Managing Editor Kimmi Beard had a chance to interview poet and editor Allison Joseph, who will be visiting Ball State for the In Print Fesitval on March 20 and 21. Joseph will be answering questions as part of the publishing panel on Thursday, March 21 at 7:30PM in AJ 175, along with poet Chen Chen, essayist Dustin Parsons, and fiction writer Maria Romasco Moore (who will all be reading from their debut books the night before, Wednesday, March 20, also at 7:30PM in AJ 175).
Check out Assistant Managing Editor Audrey Bowers’ interview with poet and editor Allison Joseph; you can find interviews with essayist Dustin Parsons and fiction writer Maria Romasco Moore, and excerpts of their work, in the Spring 2019 issue of The Broken Plate.
Kimmi Beard: How did you come to be Editor in Chief of Crab Orchard Review? What was your journey like to get to this position?
Allison Joseph: Well, I’m one of the four founding editors of the journal. When Jon Tribble and I came to SIU Carbondale, we were aware the faculty wanted to have a national literary journal, but no one had really stepped forward to do it. So my department chair at the time, Dr. Richard Peterson, told us after we were hired to start getting work for the journal. Jon Tribble became Managing Editor (a position he holds to this day), my friend Carolyn Alessio became prose editor, I became Poetry Editor, and Dr. Peterson, whose main field was American literature, not creative writing, became Editor in Chief. When Dr. Peterson retired in 2000, I became Editor in Chief, while remaining Poetry Editor.

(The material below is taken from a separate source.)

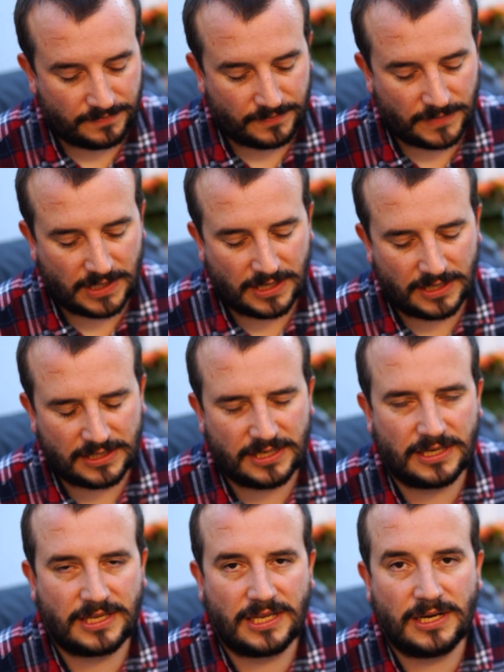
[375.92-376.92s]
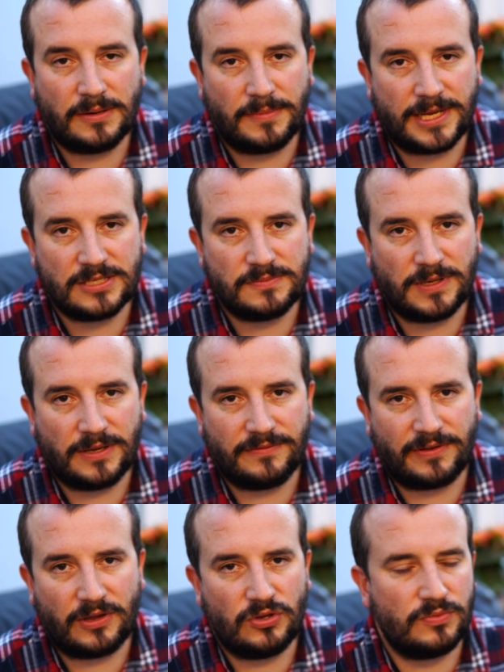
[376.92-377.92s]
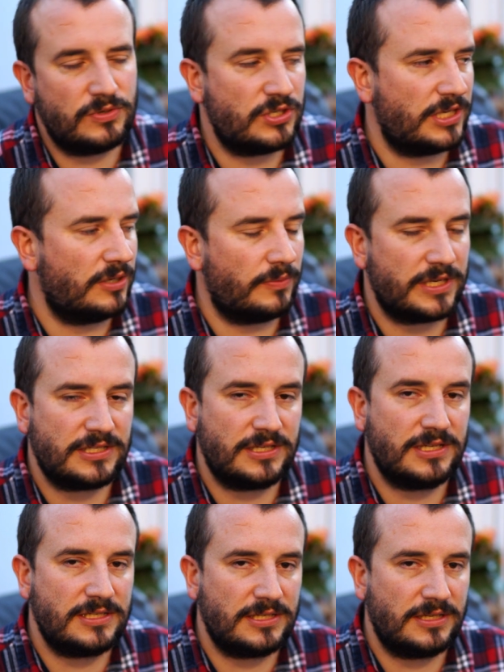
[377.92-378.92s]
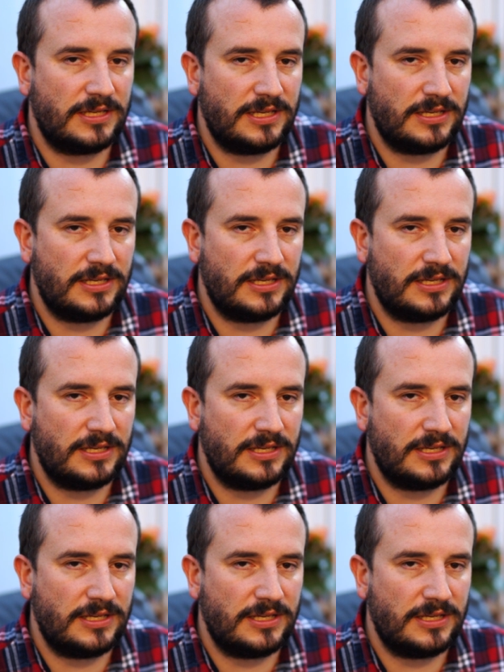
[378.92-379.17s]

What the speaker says: Yeah, it kind of reminds me of how you would drink your whiskies at night,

KB: As Editor in Chief and Poetry Editor for Crab Orchard Review, what does reading emerging and established writers show you about current writing trends? Is there any certain style on the rise?
AJ: I wouldn’t say there are certain styles, but many different styles and concerns. Some poets are more formal; some more conversational; some more experimental. Poetry about all sorts of topics continues to interest me as an editor. But it’s far less important to me that work be “on trend”–I’d rather read work that makes ordinary lives interesting and work that makes extraordinary lives believable.
KB: The COR staff is quite small [compared to our staff at The Broken Plate, how does this affect the production of the magazine?
AJ: It’s actually not a small staff. In any given semester, we have 5-8 graduate and undergraduate students working on the journal as interns and assistant editors. The staff is large enough so that everyone gains experience proofreading, copy-editing, fact-checking and reading submissions.
KB: How do your roles as editor and poet affect each other?
AJ: They don’t. Reading as editor is very different from reading for pleasure and from the reading I do as a teacher. As an editor, you choose work that you feel will appeal to the folks who read the journal–and often, you aren’t the only one weighing in on what gets accepted. As an editor, you are shaping the contents of an entire issue, so often you are choosing between similar pieces on the same topic. I don’t think merely about my own tastes and preferences in selecting work for publication–I’m choosing work that I think is admirable for our readership.
KB: What advice would you give to students who aspire to become editors?
AJ: Read, write, learn about publishing, and send your own work out for publication consideration. Start your own journal and become an editor. You don’t have to wait for other folks to make you an editor–anyone with web skills or an Amazon KDP account can be an editor or publisher. But if you want to get good at editing, and be pushed to increase your skill set, a good graduate program in creative writing and literary publishing will do wonders.
Allison Joseph is the author of several poetry collections, including Confessions of a Barefaced Woman (Red Hen Press, 2018); Worldly Pleasures (Word Press, 2004); and What Keeps Us Here (Ampersand, 1992), winner of the John C. Zacharis First Book Award. She teaches at Southern Illinois University–Carbondale, where she also serves as the editor-in-chief and poetry editor of Crab Orchard Review.